De nombreux fans de Disney se souviennent avec tendresse de l’original The Love Bug, mais combien de personnes savent que cette suite existe ? Herbie Goes to Monte Carlo associe la VW Beetle sensible au pilote d’élite de Dean Jones, Jim Douglas, et un mécanicien grincheux joué par Don Knotts à son œil le plus comique, alors que cette équipe tente d’organiser un retour en remportant la course fictive de Trans-France. .” src=”https://sm.JeuxPourTous.com/ign_es/screenshot/h/herbie-goe/herbie-goes-to-monte-carlo-1977brbra-lot-of-disney-fans-reme_gepa.jpg” srcset =”https://sm.JeuxPourTous.com/t/ign_es/screenshot/h/herbie-goe/herbie-goes-to-monte-carlo-1977brbra-lot-of-disney-fans-reme_gepa.960.jpg, https://sm.JeuxPourTous.com/t/ign_es/screenshot/h/herbie-goe/herbie-goes-to-monte-carlo-1977brbra-lot-of-disney-fans-reme_gepa.1920.jpg 2x, https ://sm.JeuxPourTous.com/t/ign_es/screenshot/h/herbie-goe/herbie-goes-to-monte-carlo-1977brbra-lot-of-disney-fans-reme_gepa.3840.jpg 4x” viewbox= “0 0 16 9″>

En tant que lecteur, j’ai trouvé aussi amusant de suivre la vision de Walt Disney jusqu’à sa mort dans le premier tome, que le chaos qui règne dans les années du second, même si si je devais choisir, je choisirais ce dernier. Même si je n’ai pas vu auparavant la grande majorité des œuvres analysées par Alberto, j’en ai vu d’autres comme TRON (1982) o Pierre et le dragon Elliot (1977) Ils m’ont accompagné à certains moments de mon enfance, donc les revoir est particulièrement stimulant. Pourtant, je pense que l’une des meilleures choses que je puisse dire à propos des deux textes est que Ils sont une réussite lorsqu’il s’agit d’éveiller notre curiosité pour ces œuvreset pas seulement d’un point de vue cinématographique : Alberto parvient à susciter un intérêt à travers lequel il est impossible de voir les films de La Casa del Ratón de la même manière, en soulignant à la fois ses caractéristiques techniques et son contexte.

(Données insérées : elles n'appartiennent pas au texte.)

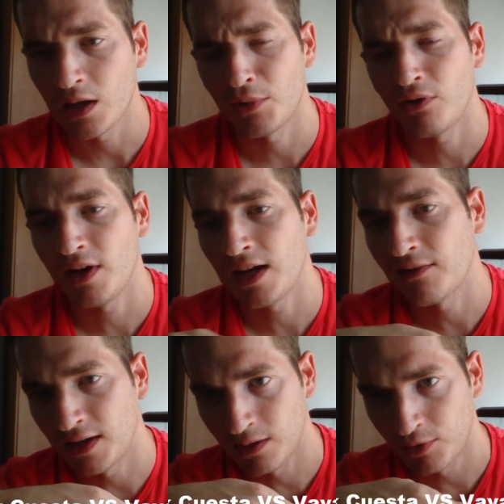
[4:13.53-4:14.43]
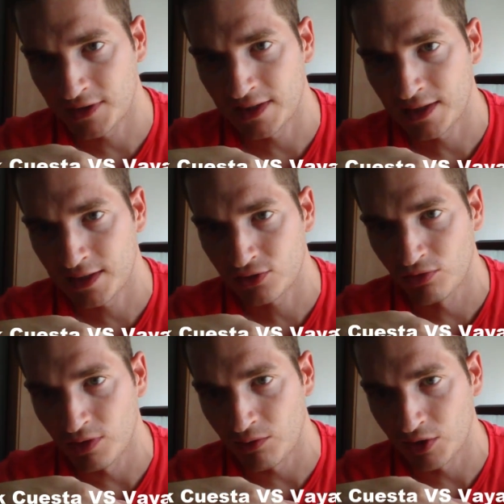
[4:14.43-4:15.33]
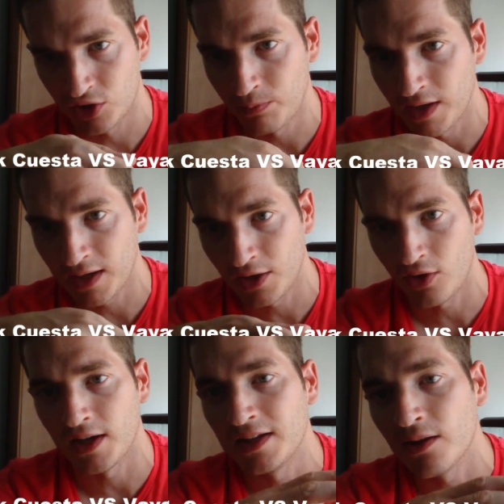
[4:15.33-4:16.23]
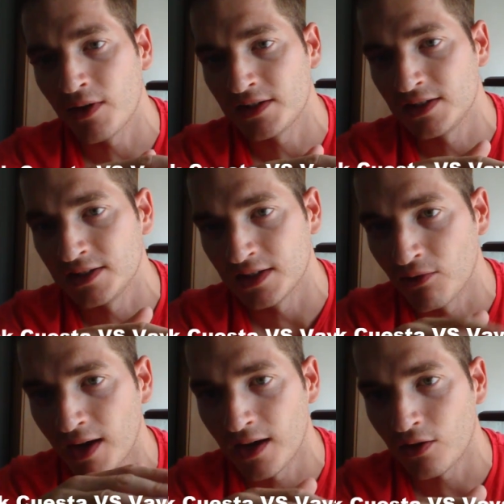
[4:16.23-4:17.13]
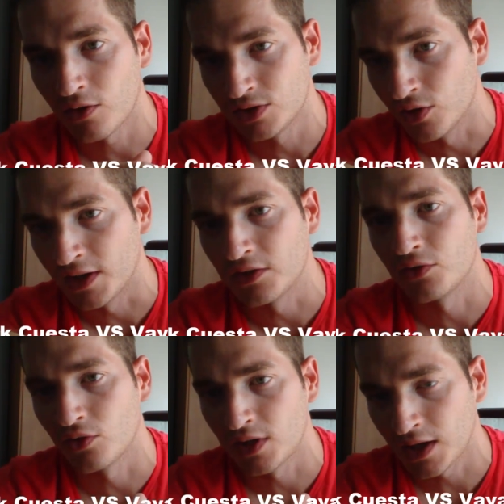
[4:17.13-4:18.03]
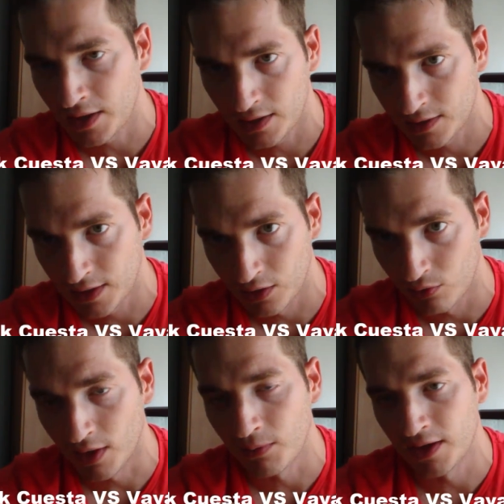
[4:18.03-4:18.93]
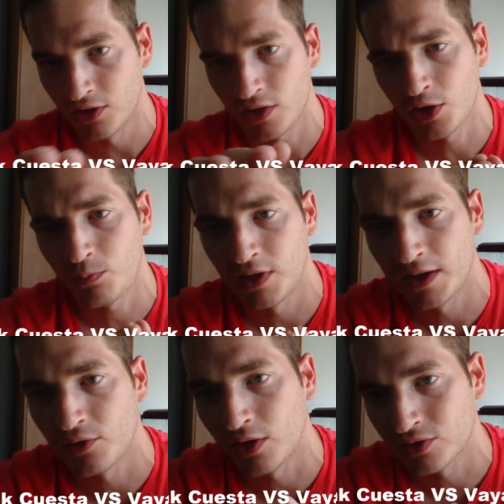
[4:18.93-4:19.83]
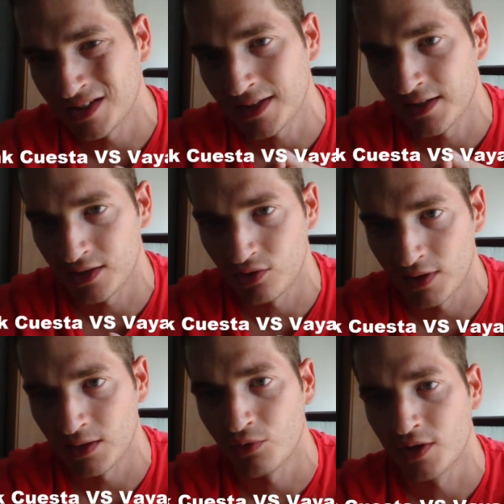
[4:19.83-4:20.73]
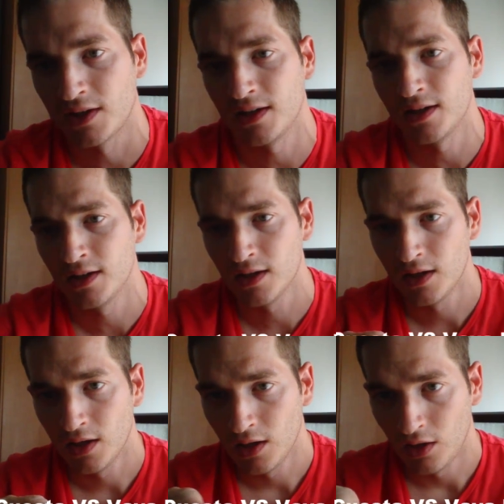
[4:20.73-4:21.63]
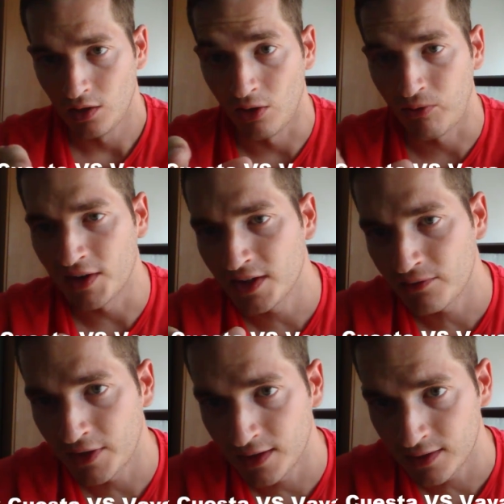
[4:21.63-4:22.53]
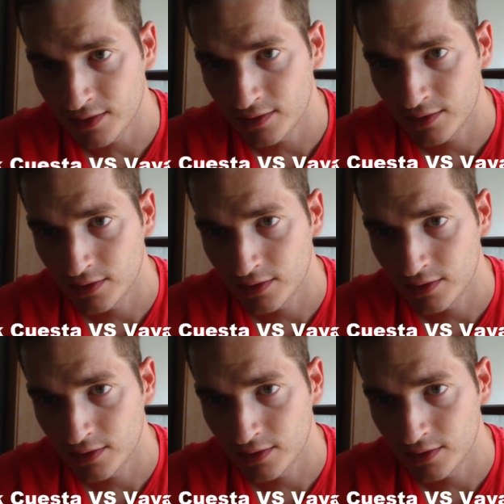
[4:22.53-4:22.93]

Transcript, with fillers: que probéis, abrir la puerta a, vuestros pájaros y ya veis si se van, si os quieren o no os quieren y tal y cual, ¿vale? Yo quiero explicar una cosita de esto, ¿vale? Porque los fans de Franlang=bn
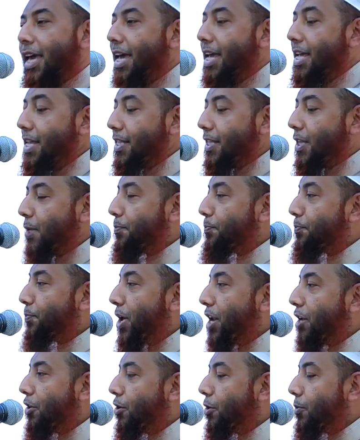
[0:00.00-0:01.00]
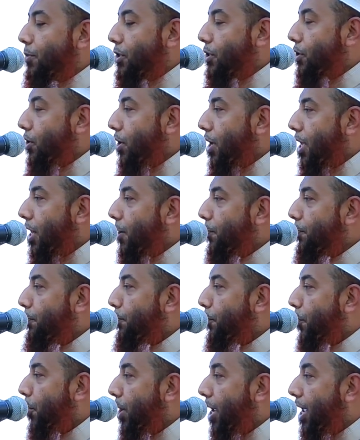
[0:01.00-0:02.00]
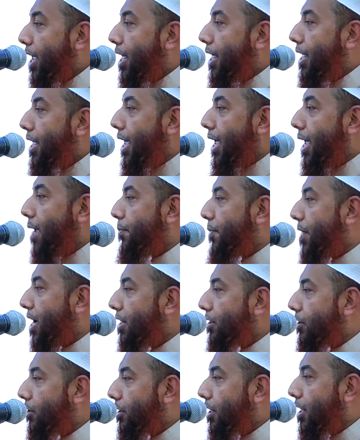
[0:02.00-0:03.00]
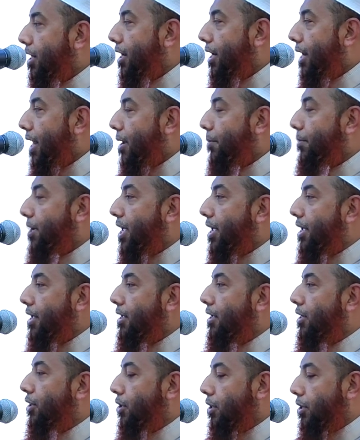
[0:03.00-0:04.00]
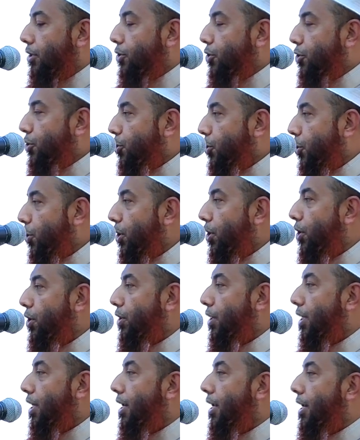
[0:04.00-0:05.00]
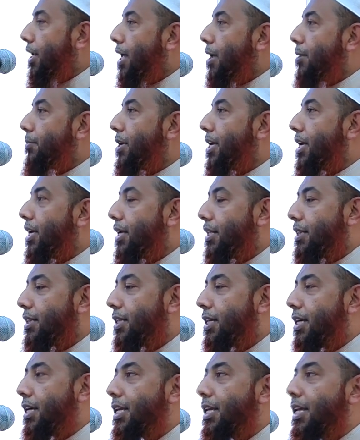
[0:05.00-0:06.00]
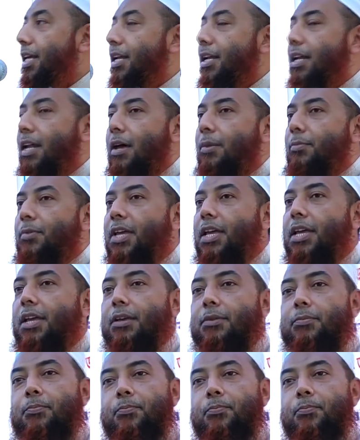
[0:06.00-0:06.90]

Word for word: এই তেপ্পান্ন বছরের পরে এবাদতের নামে শরীয়তের নামে দিনের নামে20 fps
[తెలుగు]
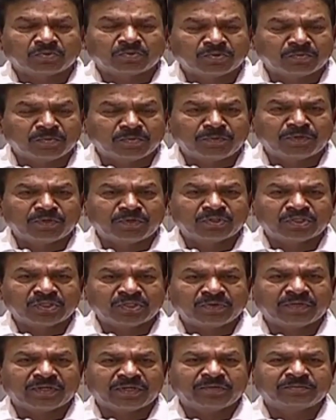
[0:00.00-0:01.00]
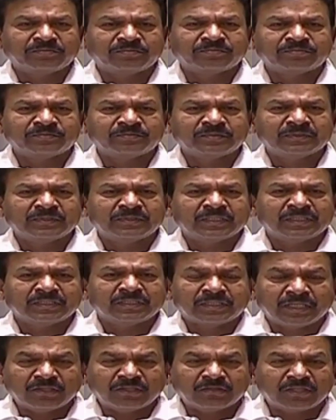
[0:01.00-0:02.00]
కుటుంబం నుండి వచ్చినవారు
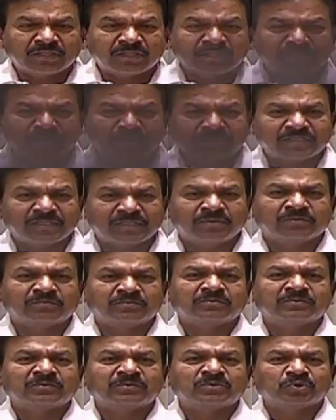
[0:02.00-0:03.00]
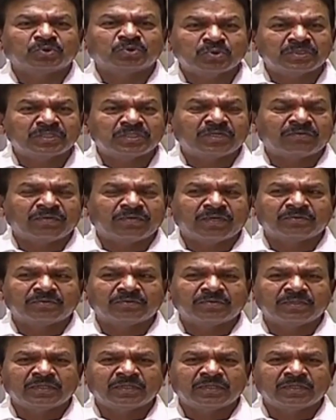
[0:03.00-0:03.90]
దళిత సమస్యలను చూసినవారు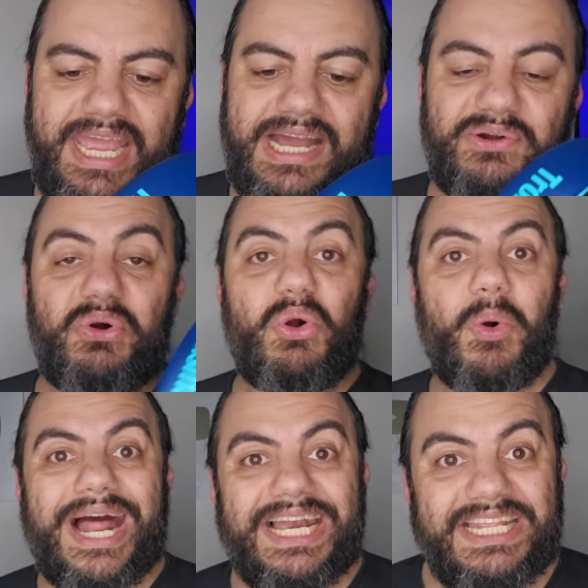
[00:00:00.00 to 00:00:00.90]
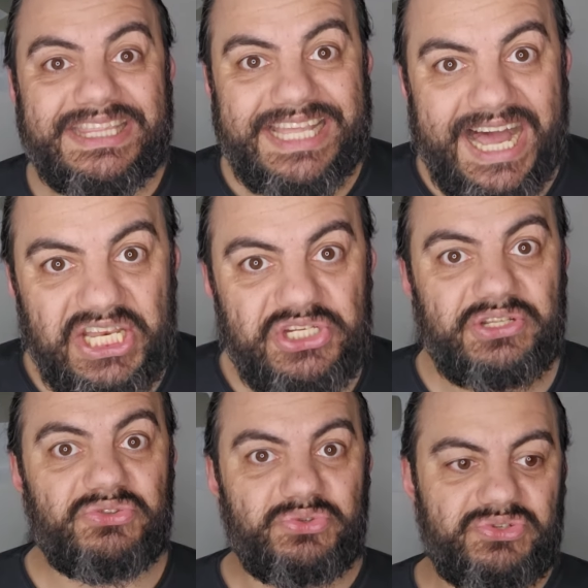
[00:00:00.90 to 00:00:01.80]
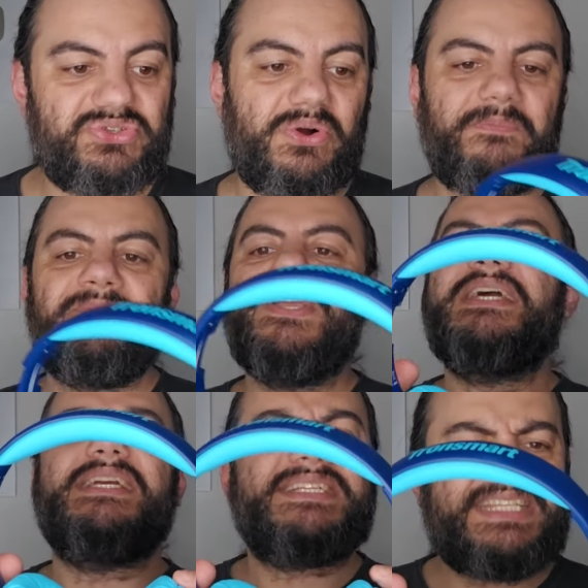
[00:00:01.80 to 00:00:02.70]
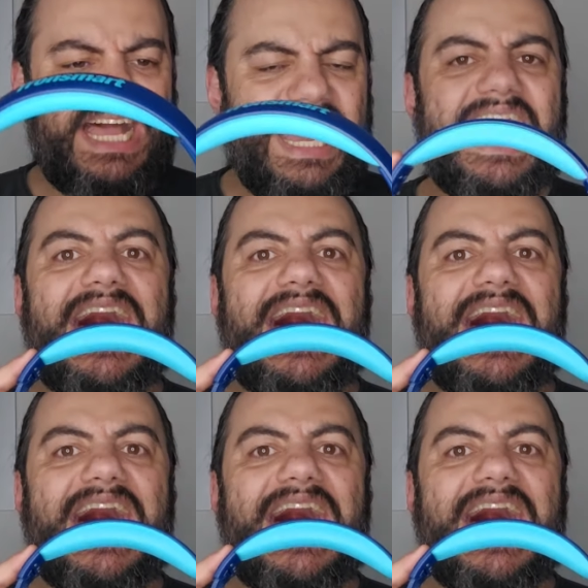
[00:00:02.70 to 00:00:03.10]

é a qualidade do som está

Prendre conscience que nous avons non seulement une place privilégiée pour voir comment cette histoire se poursuit, mais aussi un rôle actif dans celle-ci, est l’un des plaisirs cachés derrière les pages de ces livres, mais en aucun cas le seul. Les deux tomes de « The Other Disney » sont une incroyable expédition archéologique aux fondations les plus anciennes et les plus ignorées du géant du divertissement qu’est Disney aujourd’hui. Cependant, sa plus grande réussite est d’enrichir notre façon de profiter de ces productions, sans pouvoir éviter le contexte qui les entoure et les personnes qui les ont rendues possibles, ainsi que de leur donner une place dans le cadre global d’une entreprise qui, comme cela nous rappelle l’auteur dans le fabuleux épilogue du deuxième volume, qui, même ces dernières années, continue de connaître des changements transcendantaux pour son avenir.